Le premier point de l’état idéal est Je suis. Shakespeare avait bien raison avec sa question : « Etre ou ne pas être ? » Quand un homme essaie de prendre une décision, cette décision se ramène à un choix entre deux options : être ou ne pas être. Le plus haut niveau d’état désirable est Je suis : aucun doute sur la sagesse d’être, aucune appréhension pour l’avenir. Le niveau le plus bas dans la direction de la survie serait Je ne suis pas. Entre les deux, nous avons les doutes, les convulsions et les indécisions du lassé, du coléreux, du peureux. C’est seulement quand il s’est décidé sur un parti qu’un homme est à l’aise. Tant qu’il reste accroché à un peut-être vis-à-vis d’une décision, il est mal à l’aise. Dans tout parti, il n’y a que deux décisions possibles : assumer un état d’être ou assumer un état de non-être.

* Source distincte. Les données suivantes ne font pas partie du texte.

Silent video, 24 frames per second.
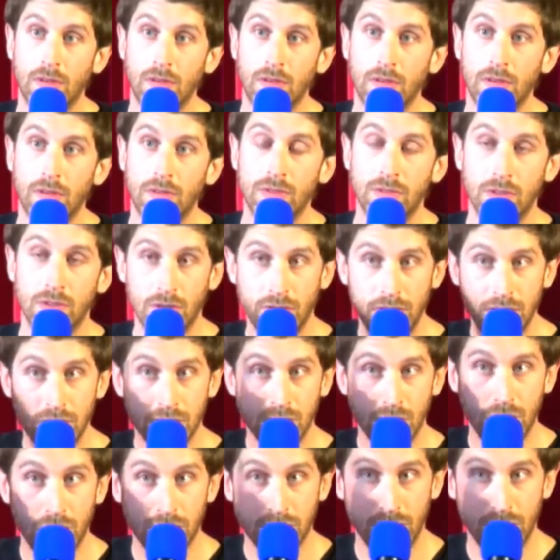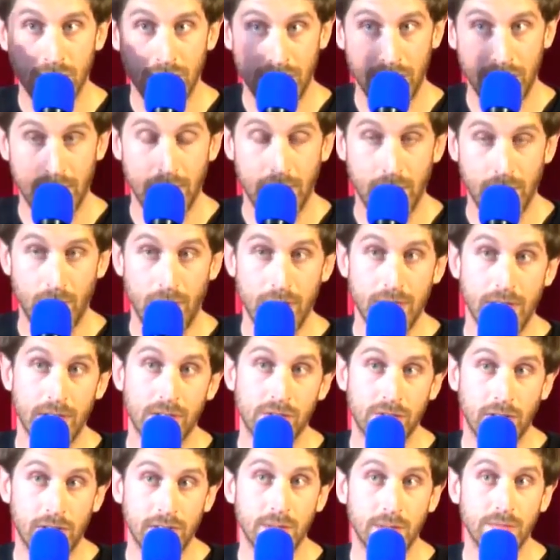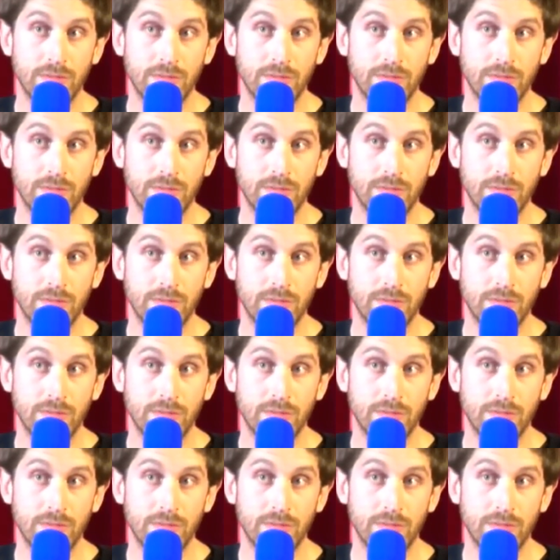So these thoughts are, in a way, they're trying to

Et là, nous avons le sujet des échelles progressives. Les succès sont des petits bouts de vie. Les échecs sont des petits bouts de mort. Tout comme la bataille qui fut perdue à cause de la seule perte d’un clou de fer à cheval, un petit échec peut démarrer une série d’échecs conduisant à la mort réelle. Non que la mort soit très importante, mise à part le fait qu’elle est douloureuse, mais on a alors tendance à donner beaucoup de poids aux échecs.
On pourrait dire que l’état d’être idéal serait de réussir pleinement dans toute chose.